Hyung kesayangannya, Park Jihoon.

***

Sudah hampir dua puluh menit Guanlin menunggu Jihoon tepat di depan pagar rumahnya, menunggu Jihoon keluar dari rumah untuk berangkat ke sekolah bersama. Bukan Jihoon yang terlambat berangkat ke sekolah, tetapi Guanlin lah yang terlalu pagi keluar dari rumahnya. Pasalnya dia tidak ingin kehilangan kesempatan untuk berangkat bersama dengan Jihoon bila dia bangun kesiangan. Dan sejujurnya dia sangat khawatir dengan keadaan hyung kesayangannya itu setelah semalaman menangis dan membuat Guanlin tidak bisa tidur karena mengkhawatirkannya.

Masih belum ada tanda kemunculan Jihoon. Guanlin beberapa kali melihat jam di pergelangan tangannya yang sudah menunjukkan tepat pukul tujuh, dan artinya setengah jam lagi bel sekolah akan berbunyi. Dia mulai cemas, takut Jihoon tidak berangkat ke sekolah hari ini. Apa dia lebih baik masuk saja ke rumah Jihoon untuk memastikannya?

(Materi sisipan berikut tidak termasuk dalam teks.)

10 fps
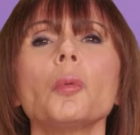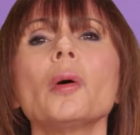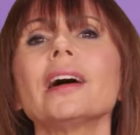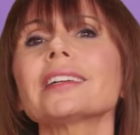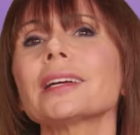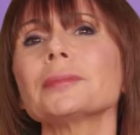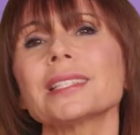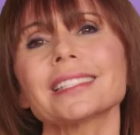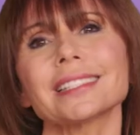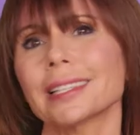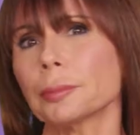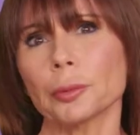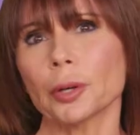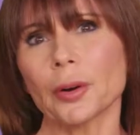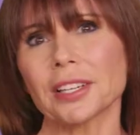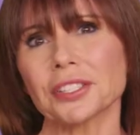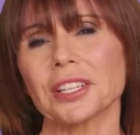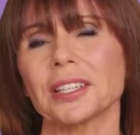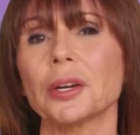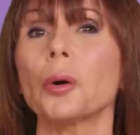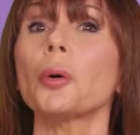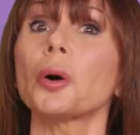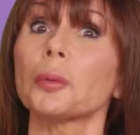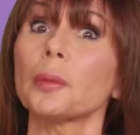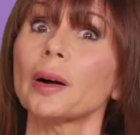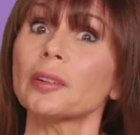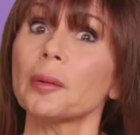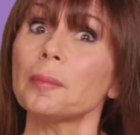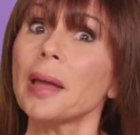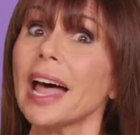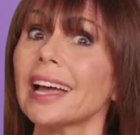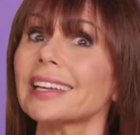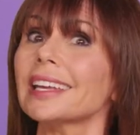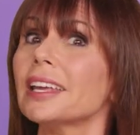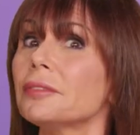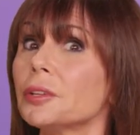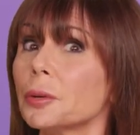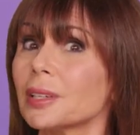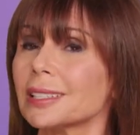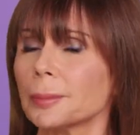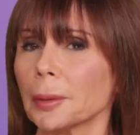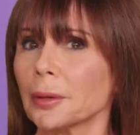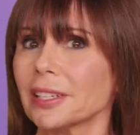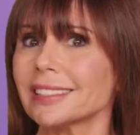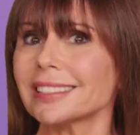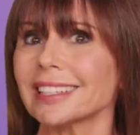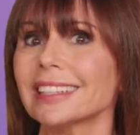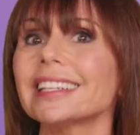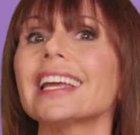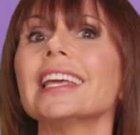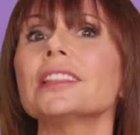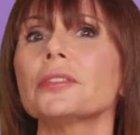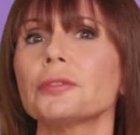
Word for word: Welcome to sleep regression, or welcome back if you experienced it in theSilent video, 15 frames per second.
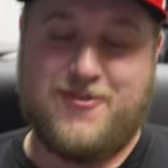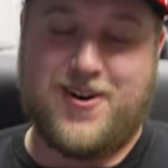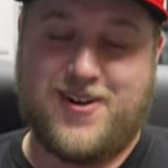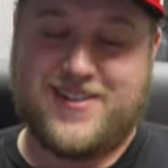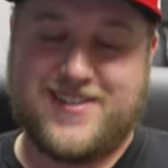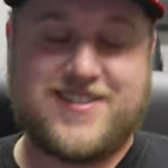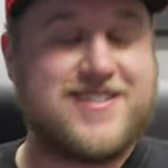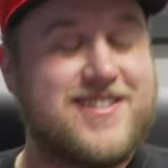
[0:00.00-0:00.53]

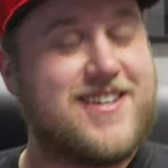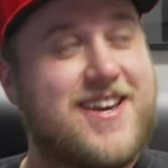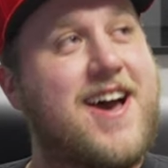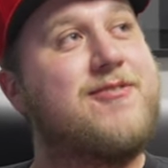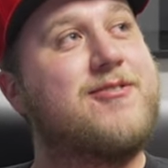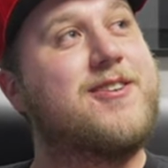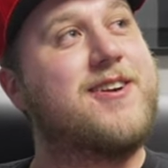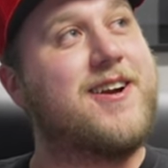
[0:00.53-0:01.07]
Wallace is a
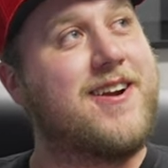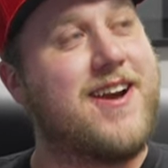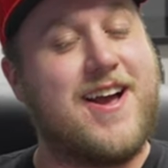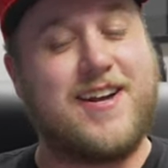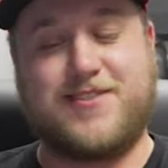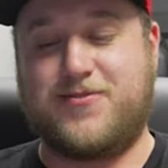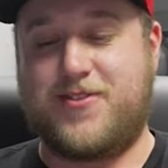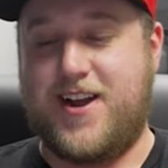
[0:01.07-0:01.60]
Cavalier
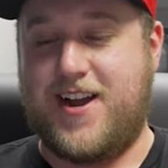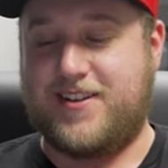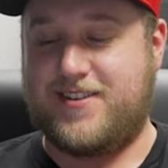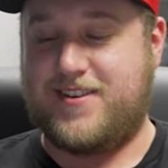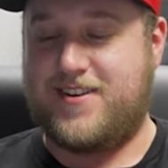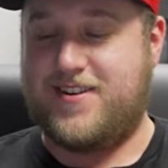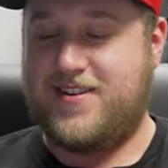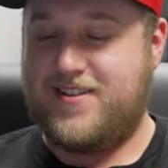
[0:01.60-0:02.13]
X
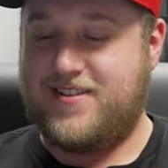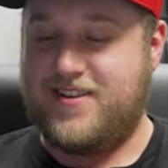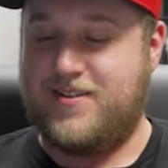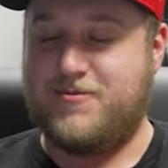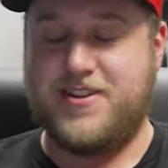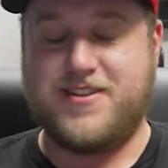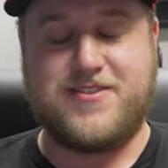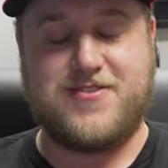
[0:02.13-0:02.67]
Fractor. Yes.
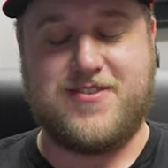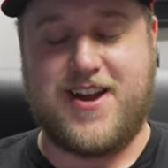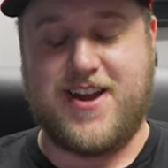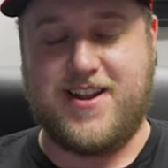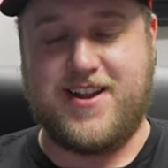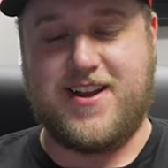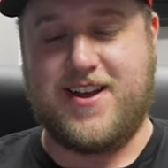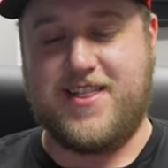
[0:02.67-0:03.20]
Number to
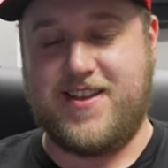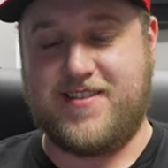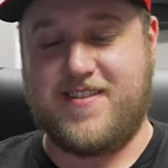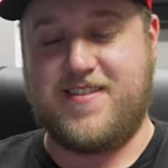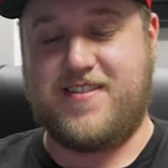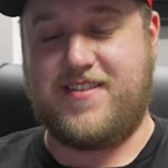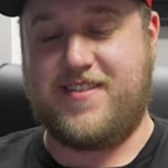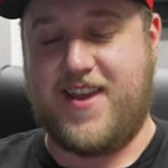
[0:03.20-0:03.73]
299. That's
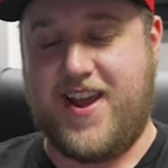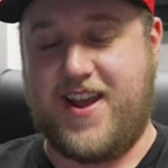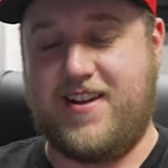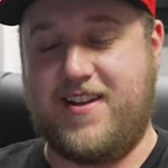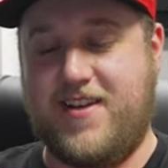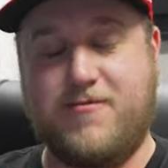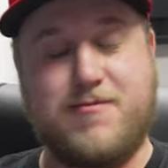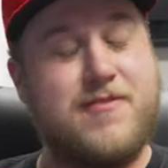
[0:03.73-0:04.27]
insane.
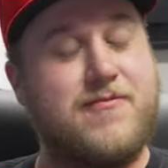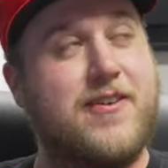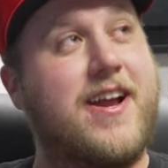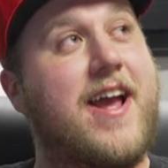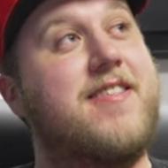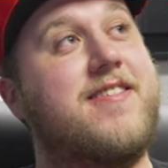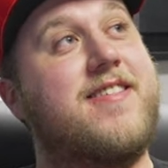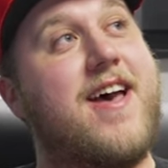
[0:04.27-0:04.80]
Everybody
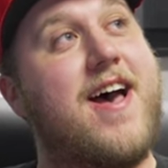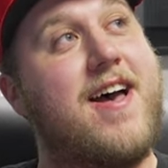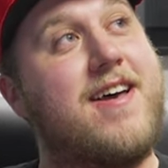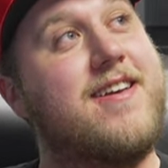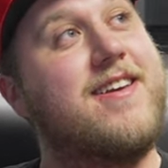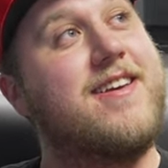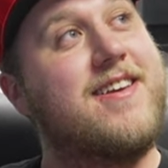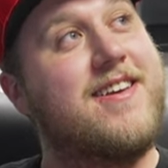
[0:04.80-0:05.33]
forgets that.
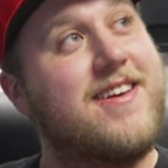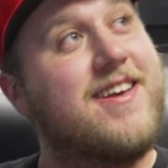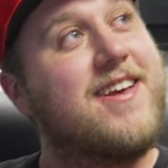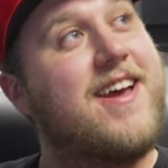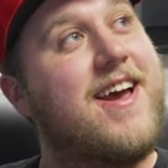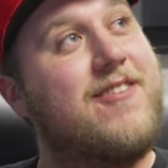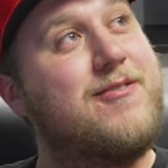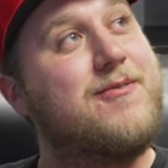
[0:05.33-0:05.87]
That is a
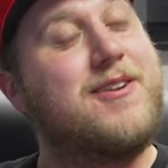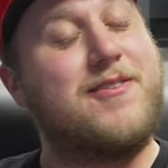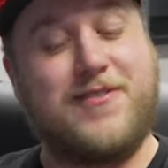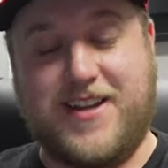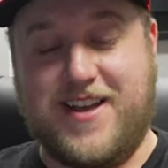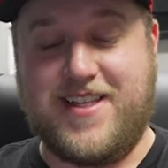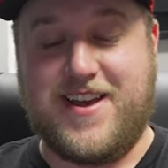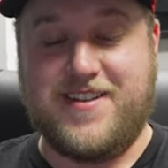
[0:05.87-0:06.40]
Sam Everybody
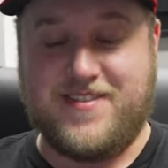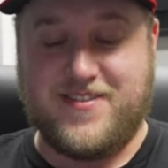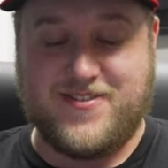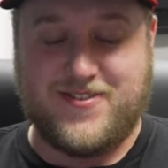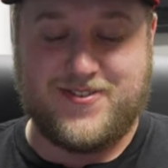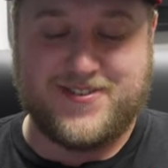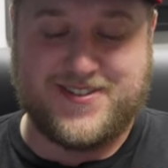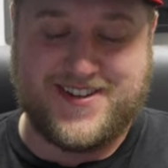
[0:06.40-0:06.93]
forget that is a
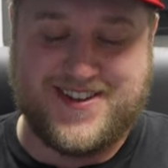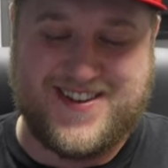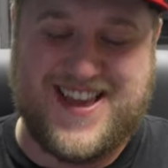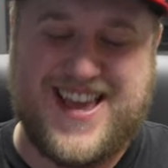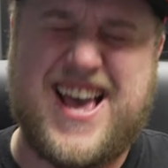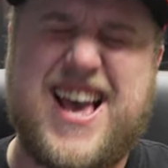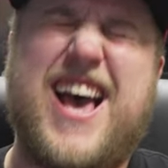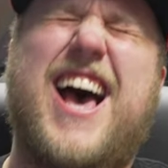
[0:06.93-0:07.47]
total They made that
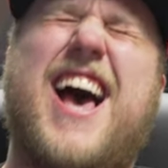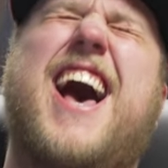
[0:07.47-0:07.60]
for you.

Namun sebelum dia melakukannya, gerbang rumah Jihoon terbuka dan muncullah seorang lelaki yang tidak lebih tinggi darinya, memiliki pipi yang cukup chubby dan berwarna kemerahan, manis... lelaki itu sangat manis. Namun wajah manisnya terlihat sedikit muram dan terdapat dua kantung mata yang sembab, yang Guanlin tau apa penyebabnya.

Ya, semalam dia tidak sengaja melihat Jihoon dan kekasihnya sedang bertengkar di depan rumah Jihoon dan berakhir dengan sang kekasih pergi begitu saja meninggalkan Jihoon yang menangis tersedu-sedu. Bahkan ini bukan pertama kali Guanlin melihat mereka bertengkar, tapi sang hyung kesayangan selalu memaafkan kekasihnya. Karena terlalu cinta kah?

"Guanlin, kau belum berangkat?" Tanya lelaki yang tak lain adalah Jihoon.

"Aku bangun kesiangan tadi." Jawab Guanlin dengan sedikit tawa. Bohong. Tentu saja dia berbohong. Kesiangan? Bagaimana mungkin bangun kesiangan kalau dia sama sekali tidak tidur semalam? "Kau juga kesiangan hyung? Tumben sekali." Dia balik bertanya pada Jihoon.

"Ah.. ya, aku lupa menghidupakan alarm." Jawab Jihoon yang Guanlin tau juga itu adalah sebuah kebohongan.

Mereka berdua mulai berjalan menuju halte bus yang berada di depan gang rumah mereka dalam diam. Keduanya terlihat sibuk dengan pemikiran mereka masing-masing.

"Hyung, kenapa matamu sembab seperti itu?" Akhirnya pertanyaan itu keluar dari mulut Guanlin. Entah mengapa dia sangat ingin Jihoon menceritakan kepadanya, dia ingin Jihoon sedikit berbagi beban kepadanya. Bahkan bila Jihoon ingin menangis lagi, dia ingin Jihoon menangis dipelukannya, menjadikannya sebagai tumpuan.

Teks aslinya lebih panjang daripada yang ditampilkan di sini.